Print all of the data below exactly as it appears, leaving out every image.

◆ **MATERIAL PROVIDED**

****************************************

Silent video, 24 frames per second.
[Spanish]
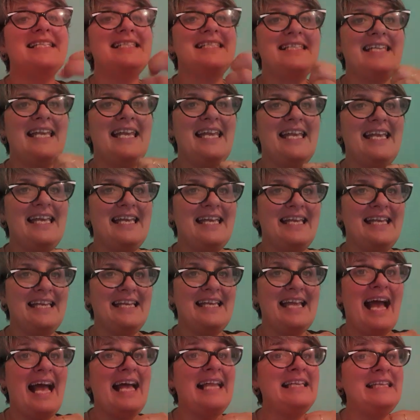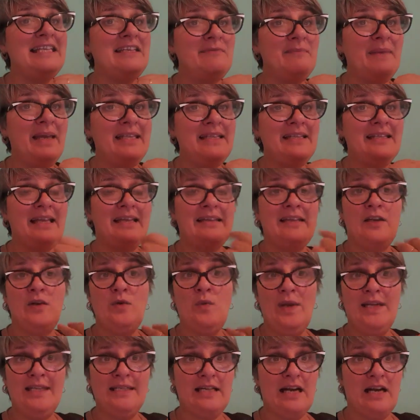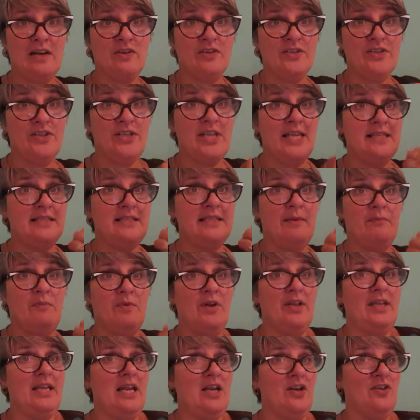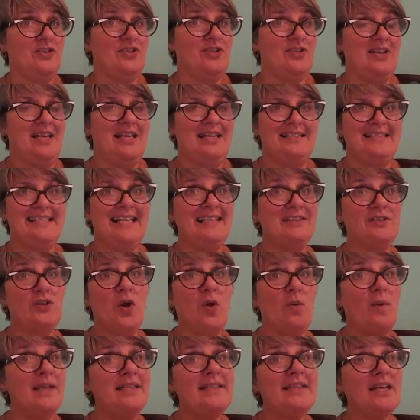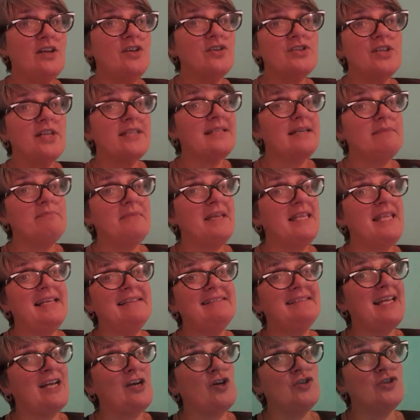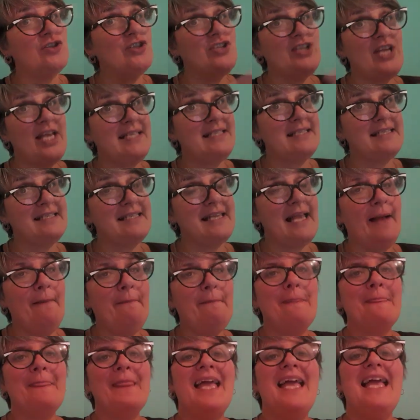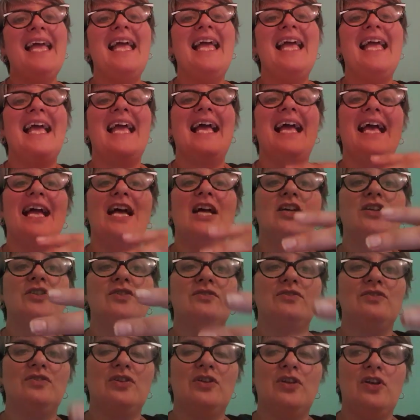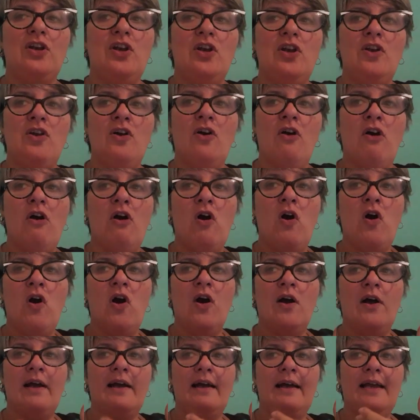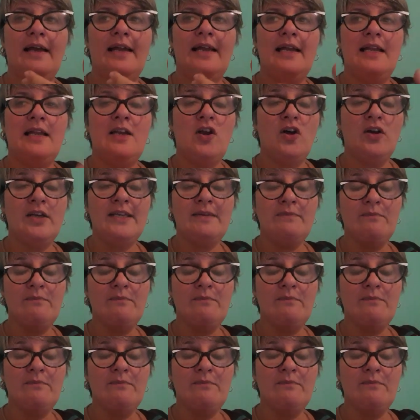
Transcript: se eh, alimenta de nuestra conciencia, porque los saltos cuánticos es mediante conciencia, lo, eh, lo,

****************************************

◆ **RESULT BELOW**
Silent video, 24 frames per second.
[Spanish]
Transcript: se eh, alimenta de nuestra conciencia, porque los saltos cuánticos es mediante conciencia, lo, eh, lo,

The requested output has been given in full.